75 years of Innovators: Juan Trippe

Jan. 8, 2004
Juan Trippe loved flying and probably did more to make flying popular than anyone else. He created Pan American Airlines and opened up Pacific routes in the 1930s by commercially backing the Flying Clipper, an airplane that lands on water.

In the 75 years since Machine Design began publication, here are some of the people who have changed the way we live.

Juan Trippe
Aviation popularizer

Even more importantly, he championed tourist class, a way to give working men and women fast, comfortable travel.

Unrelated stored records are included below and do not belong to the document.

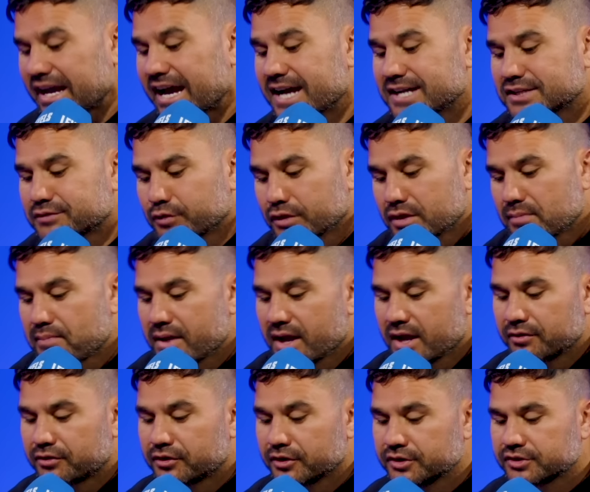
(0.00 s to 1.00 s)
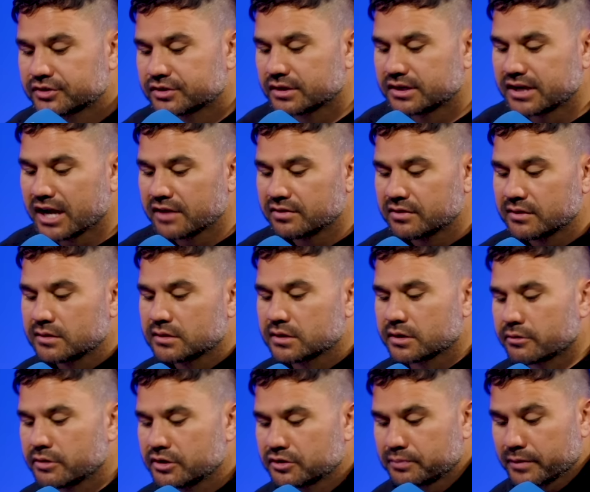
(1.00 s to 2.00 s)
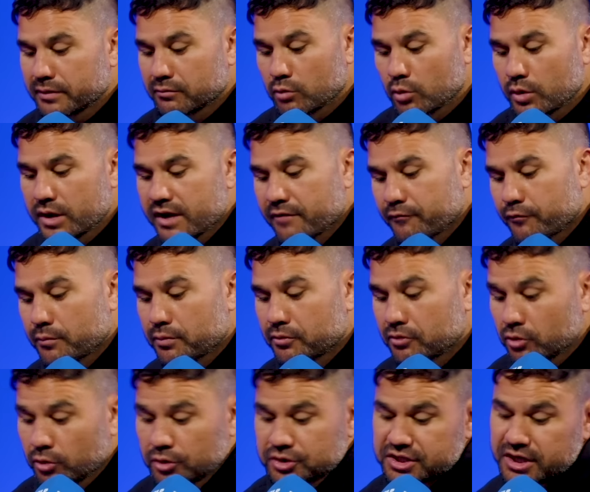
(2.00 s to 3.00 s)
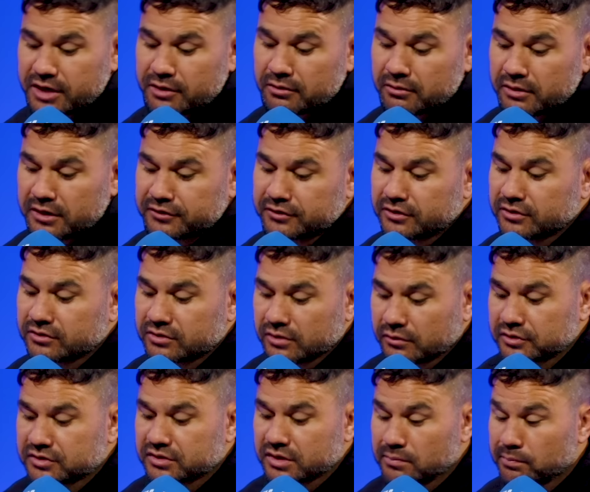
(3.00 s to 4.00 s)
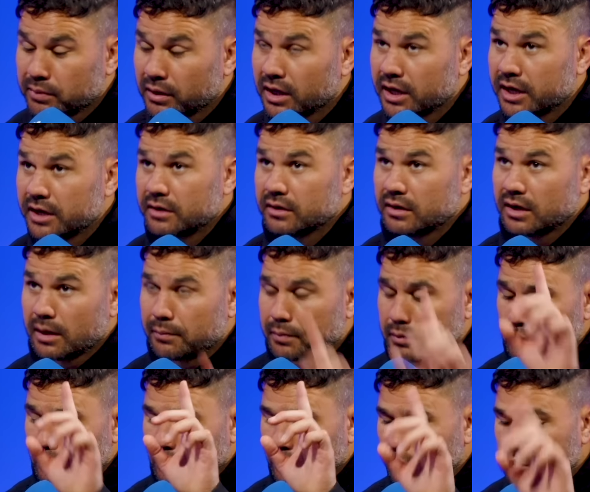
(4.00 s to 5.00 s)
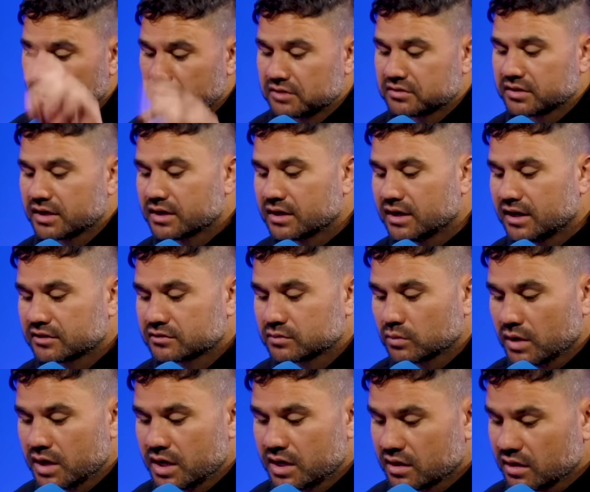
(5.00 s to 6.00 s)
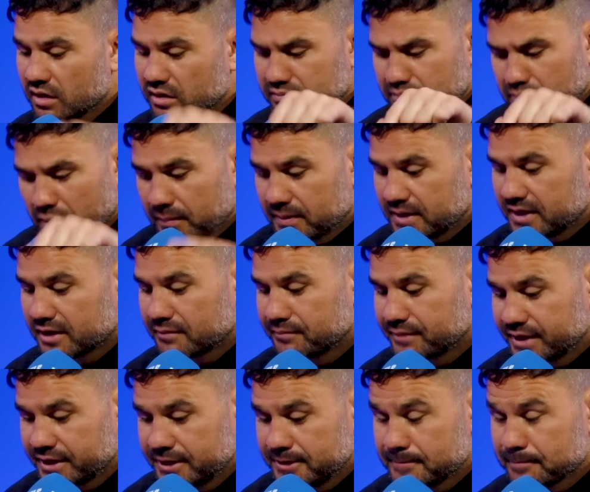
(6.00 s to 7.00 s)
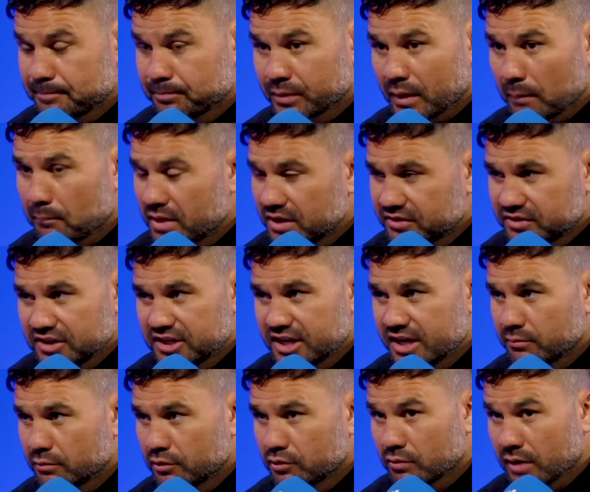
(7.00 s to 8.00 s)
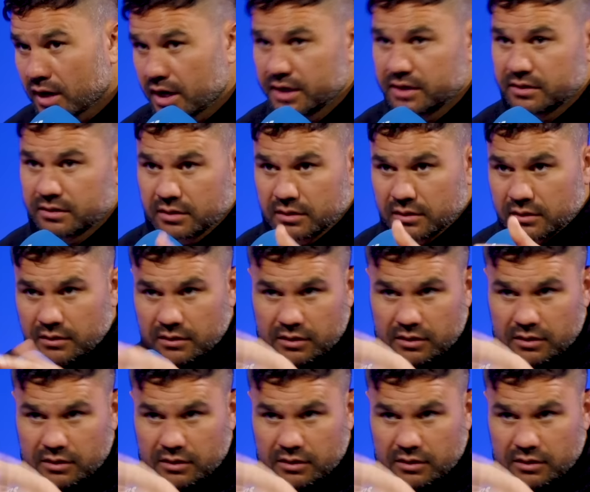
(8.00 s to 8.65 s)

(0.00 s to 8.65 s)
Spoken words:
As for the Panthers, Nathan Cleary has been ruled out for precautionary reasons. Obviously played up in North Queensland last week. Probably going to be pissing down with rain.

Trippe was also an early backer of jet airliners, helping Boeing and McDonnell Douglas successfully introduce the 707s and DC-8s. But to satisfy his vision he needed a larger plane, one that would eventually be called the Boeing 747 Jumbo jet.

He met a like-minded accomplice in William Allen, CEO of Boeing. When Trippe said, "If you build it, I'll buy it." Allen replied, "If you buy it, I'll build it." Trippe assured Allen he would buy the large passenger jets, thus getting the 747 project off the ground. Trippe made some design contributions to the 747 also. He believed there would quickly be a supersonic follow-on, relegating the 747 to moving cargo. So he insisted the cockpit be on top of the fuselage to leave room for a future nose door. He also wanted the hump behind the cockpit converted to passenger space, not a crew rest area.